I have been feeling a bit glum lately, not inspired in my teaching (largely due to unreceptive audiences), and disappointed in this country's lackluster leadership with respect to many issues, especially the environment. But today, I am catching up on reading some articles and blog posts, including some by Jennifer Browdy de Hernandez.
I want to thank Jennifer for reminding me that, even when we are in a lull, we must remember Pete Seeger and Wangari Maathai and Nelson Mandela – inspirational elders who have all left us now – left us with unfinished missions that must be continued. I realize that if those of us who teach today’s youth don’t continue to march along in this duty, then things will continue to grow more dire.
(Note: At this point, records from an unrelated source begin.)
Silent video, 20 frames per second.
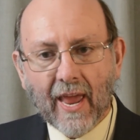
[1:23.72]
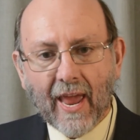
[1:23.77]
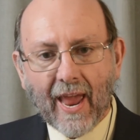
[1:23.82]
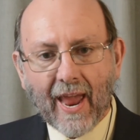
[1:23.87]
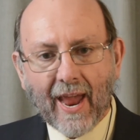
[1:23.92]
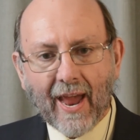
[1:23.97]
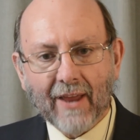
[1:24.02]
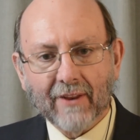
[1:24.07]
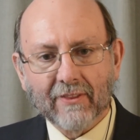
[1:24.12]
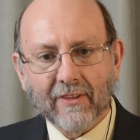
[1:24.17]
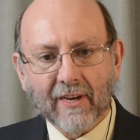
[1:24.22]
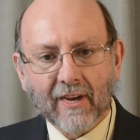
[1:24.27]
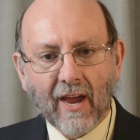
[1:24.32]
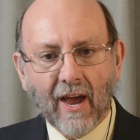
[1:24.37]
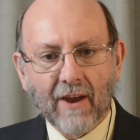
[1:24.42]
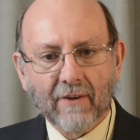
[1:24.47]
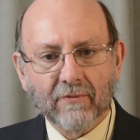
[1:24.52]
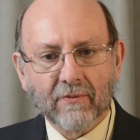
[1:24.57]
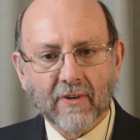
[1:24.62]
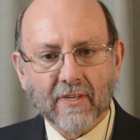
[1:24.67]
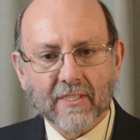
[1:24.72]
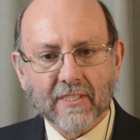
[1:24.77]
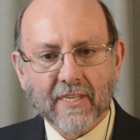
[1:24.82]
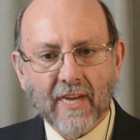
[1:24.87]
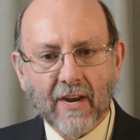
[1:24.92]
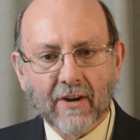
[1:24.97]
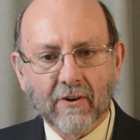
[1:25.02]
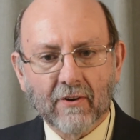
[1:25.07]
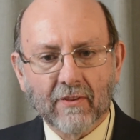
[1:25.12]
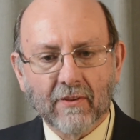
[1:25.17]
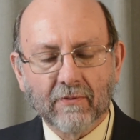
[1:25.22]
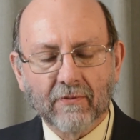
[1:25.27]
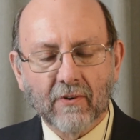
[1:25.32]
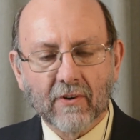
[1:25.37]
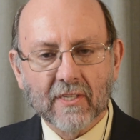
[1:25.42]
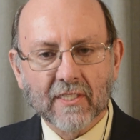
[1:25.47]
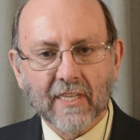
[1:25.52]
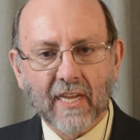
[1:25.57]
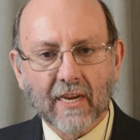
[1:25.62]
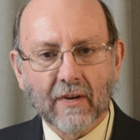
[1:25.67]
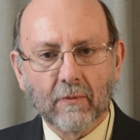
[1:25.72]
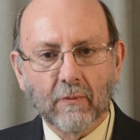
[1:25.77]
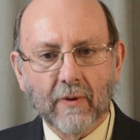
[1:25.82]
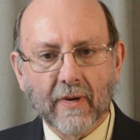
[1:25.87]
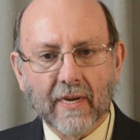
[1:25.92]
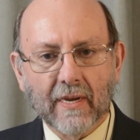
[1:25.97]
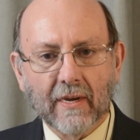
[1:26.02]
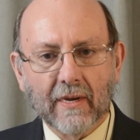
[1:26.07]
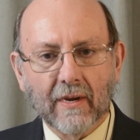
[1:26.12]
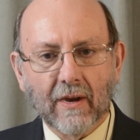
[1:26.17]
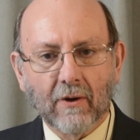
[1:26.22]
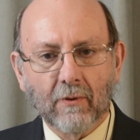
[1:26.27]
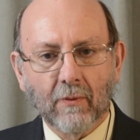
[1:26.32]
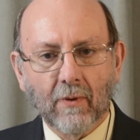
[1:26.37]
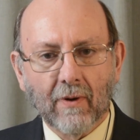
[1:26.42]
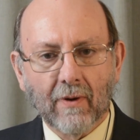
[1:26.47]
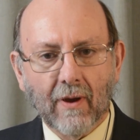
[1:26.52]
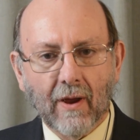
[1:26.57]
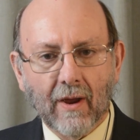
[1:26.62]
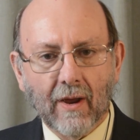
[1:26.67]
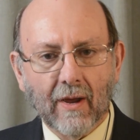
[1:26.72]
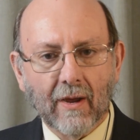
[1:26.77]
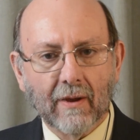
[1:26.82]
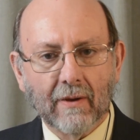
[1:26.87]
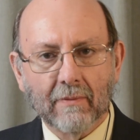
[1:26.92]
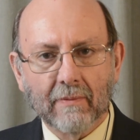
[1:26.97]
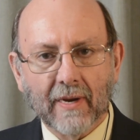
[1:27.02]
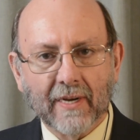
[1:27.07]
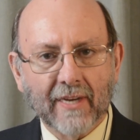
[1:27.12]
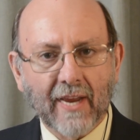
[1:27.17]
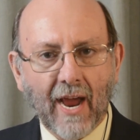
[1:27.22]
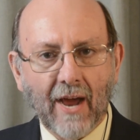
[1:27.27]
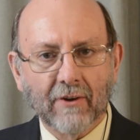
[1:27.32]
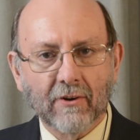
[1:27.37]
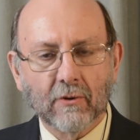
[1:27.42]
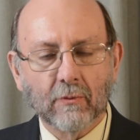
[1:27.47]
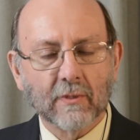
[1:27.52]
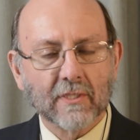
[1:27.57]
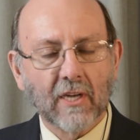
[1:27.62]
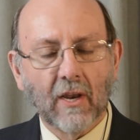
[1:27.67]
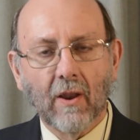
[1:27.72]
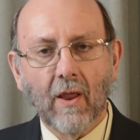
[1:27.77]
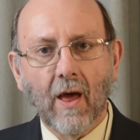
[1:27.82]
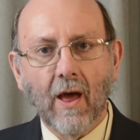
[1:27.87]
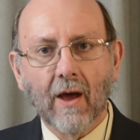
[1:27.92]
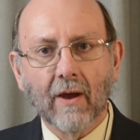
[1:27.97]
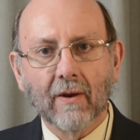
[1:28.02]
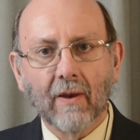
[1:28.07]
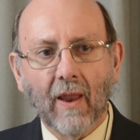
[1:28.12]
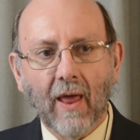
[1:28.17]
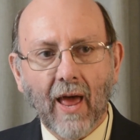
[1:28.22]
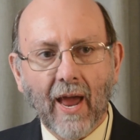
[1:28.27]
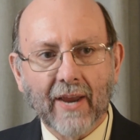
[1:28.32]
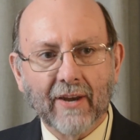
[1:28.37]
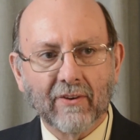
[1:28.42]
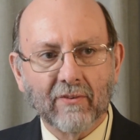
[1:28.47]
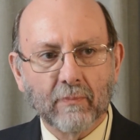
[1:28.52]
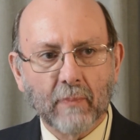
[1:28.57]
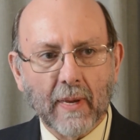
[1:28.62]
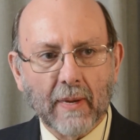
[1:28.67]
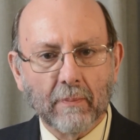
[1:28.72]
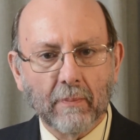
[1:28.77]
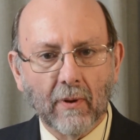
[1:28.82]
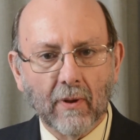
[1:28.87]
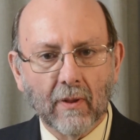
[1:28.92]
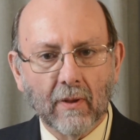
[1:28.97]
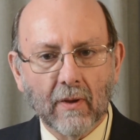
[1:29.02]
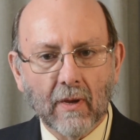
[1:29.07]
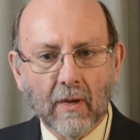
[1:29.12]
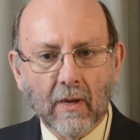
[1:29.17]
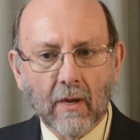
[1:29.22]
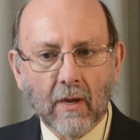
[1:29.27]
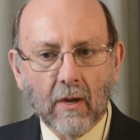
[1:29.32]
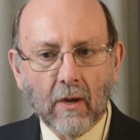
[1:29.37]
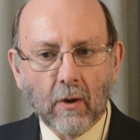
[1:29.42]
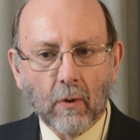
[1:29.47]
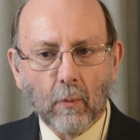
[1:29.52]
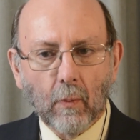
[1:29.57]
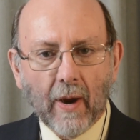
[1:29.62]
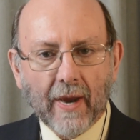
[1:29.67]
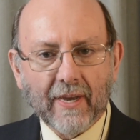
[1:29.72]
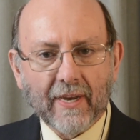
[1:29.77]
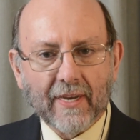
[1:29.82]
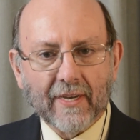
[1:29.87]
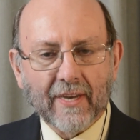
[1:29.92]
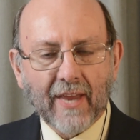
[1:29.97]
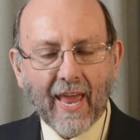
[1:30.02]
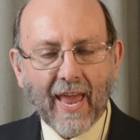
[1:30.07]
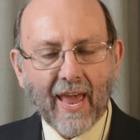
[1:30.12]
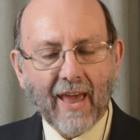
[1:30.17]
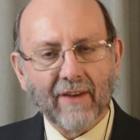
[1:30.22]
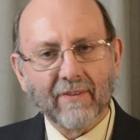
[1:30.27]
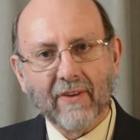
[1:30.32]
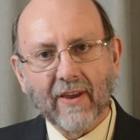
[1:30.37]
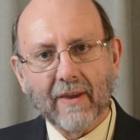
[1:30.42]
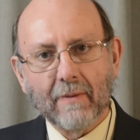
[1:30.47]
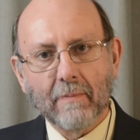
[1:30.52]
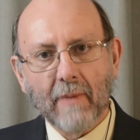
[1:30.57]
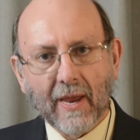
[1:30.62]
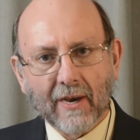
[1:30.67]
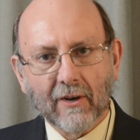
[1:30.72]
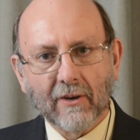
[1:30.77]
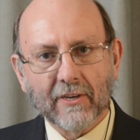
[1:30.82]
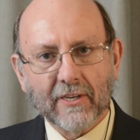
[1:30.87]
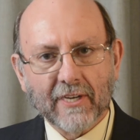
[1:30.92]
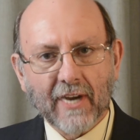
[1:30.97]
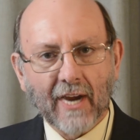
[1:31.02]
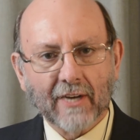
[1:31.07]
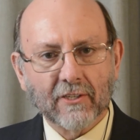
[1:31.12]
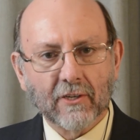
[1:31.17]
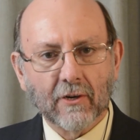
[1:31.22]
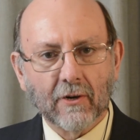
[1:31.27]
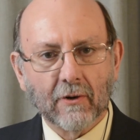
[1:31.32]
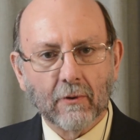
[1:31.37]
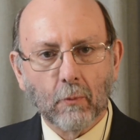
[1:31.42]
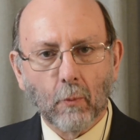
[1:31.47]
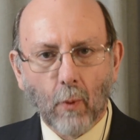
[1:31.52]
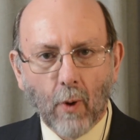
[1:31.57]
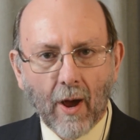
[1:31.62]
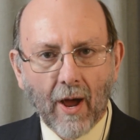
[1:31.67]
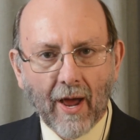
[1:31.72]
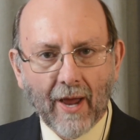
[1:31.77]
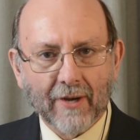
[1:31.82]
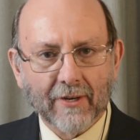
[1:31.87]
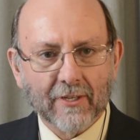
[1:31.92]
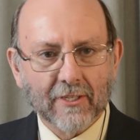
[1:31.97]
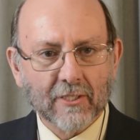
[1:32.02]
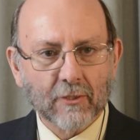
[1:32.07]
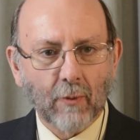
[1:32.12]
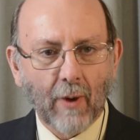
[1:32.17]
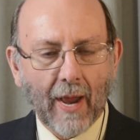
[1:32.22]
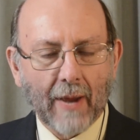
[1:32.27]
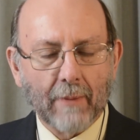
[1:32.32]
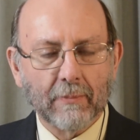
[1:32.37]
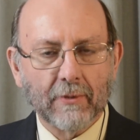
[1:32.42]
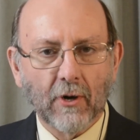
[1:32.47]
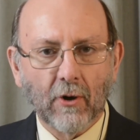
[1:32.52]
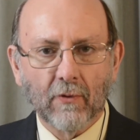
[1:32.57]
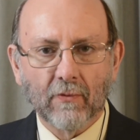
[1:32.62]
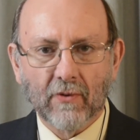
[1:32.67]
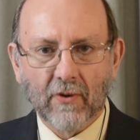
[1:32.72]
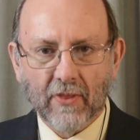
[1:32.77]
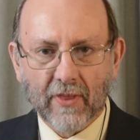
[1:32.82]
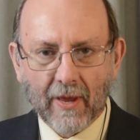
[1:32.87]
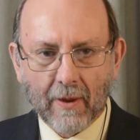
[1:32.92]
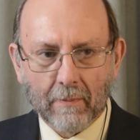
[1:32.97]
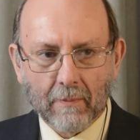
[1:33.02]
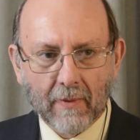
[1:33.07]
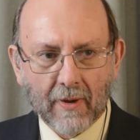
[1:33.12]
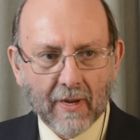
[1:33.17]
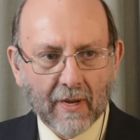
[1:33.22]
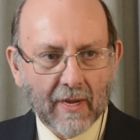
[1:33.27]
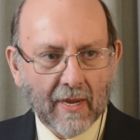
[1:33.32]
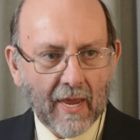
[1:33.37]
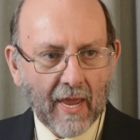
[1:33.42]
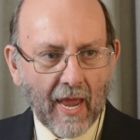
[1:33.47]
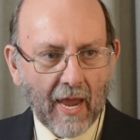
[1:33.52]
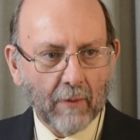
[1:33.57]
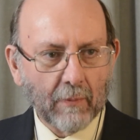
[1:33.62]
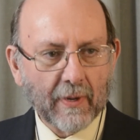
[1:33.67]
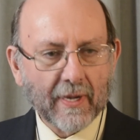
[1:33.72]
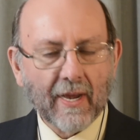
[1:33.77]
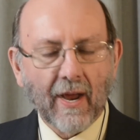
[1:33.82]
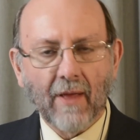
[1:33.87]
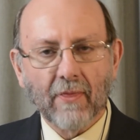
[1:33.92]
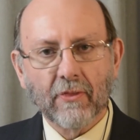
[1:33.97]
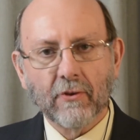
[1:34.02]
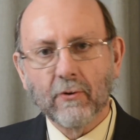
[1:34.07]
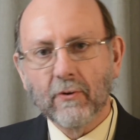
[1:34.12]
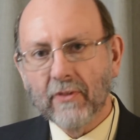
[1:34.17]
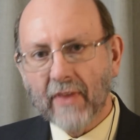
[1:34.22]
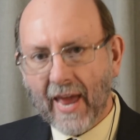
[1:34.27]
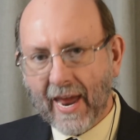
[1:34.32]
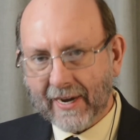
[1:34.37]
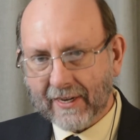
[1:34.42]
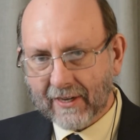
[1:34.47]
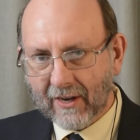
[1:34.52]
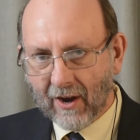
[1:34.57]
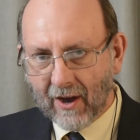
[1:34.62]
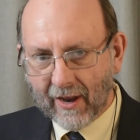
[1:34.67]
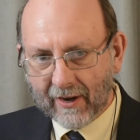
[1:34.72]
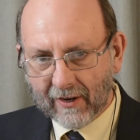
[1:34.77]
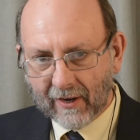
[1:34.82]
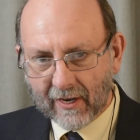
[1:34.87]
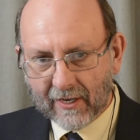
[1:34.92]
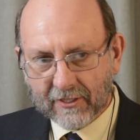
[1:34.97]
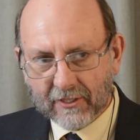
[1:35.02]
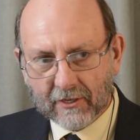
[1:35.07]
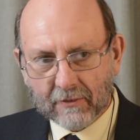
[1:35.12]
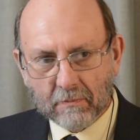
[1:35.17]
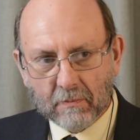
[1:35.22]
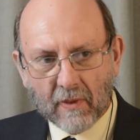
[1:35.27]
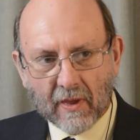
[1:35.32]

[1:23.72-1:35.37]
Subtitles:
at the conference center, the first thing we encountered was a long line of people waiting to have a metal detector wand swiped over them. And we got through that gauntlet.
Students in my classes don’t know these important names, much less why these individuals are so revered. It is our job to teach these students, to engage them, to inspire them. Jennifer expresses it well when she notes that “we are all Noah now.” I think this is true whether we are trying to save biodiversity or humanity or important history and culture.
When I responded to one of Jennifer’s blog posts with similar comments to what I wrote above, I said that we must continue to "trudge along in this duty", rather than "march along". I was thinking about trudge -- as in making slow progress despite hard work -- rather than considering the task as drudgery, but she was quick to respond with the following:
Diane, have you read Charles Eisenstein’s latest book, The More Beautiful World Our Hearts Know Is Possible? He notes how important it is for those of us who are awake to the ecological crisis to connect with each other–it’s not “preaching to the choir,” it’s nurturing each other’s spirits so that we can continue solidly and strongly in our chosen paths. I am glad my blog posts served that function for you today!
I feel very lucky with the students I’m working with this semester. Remarkably passionate and aware young people. With your “unreceptive audience,” how can you get under their skin and find the sweet spot where you will be able to wake them up from their media-induced sluggishness? Sometimes it happens when you dare to reveal your own vulnerability, your fears and grief and love. I hate to hear of you “trudging.” See what you can do to dance in front of the class, and get them up and dancing with you!
She is correct. Trudging is the wrong way to think about this, although my discouragement was worsened by my experiences this week.
I am just back from the National Council on Science and the Environment conference on "Climate Solutions" having taken some students with me. I tried desperately to get the students to network given the many influential people who were in attendance: Kathryn Sullivan, the first American woman to walk in space (who is now at NOAA), James Hansen and Richard Alley (great climate scientists), Gina McCarthy (the current EPA director), and many other researchers and policymakers. How could they not be inspired?
On the way home, as we crossed over the Millard E. Tydings Memorial Bridge in Maryland that spans the Susquehanna River(dedicated, by the way, by John F. Kennedy eight days before he was assassinated), a bald eagle flew over the car hood - so close you could see into its eyes. Yet they couldn't be bothered to look up from their smart phones since they had important messages about the "100-days-to-graduation party" they would head to when we returned to campus. As they party their way towards graduation, I wonder what their longer-term plans are. And I wonder why I care so much about their future. So yes, Jennifer, some spirit nurturing is indeed needed at the moment.
Thank goodness for some words of encouragement from another foot soldier in this effort! On Monday, I must try to remember to dance again.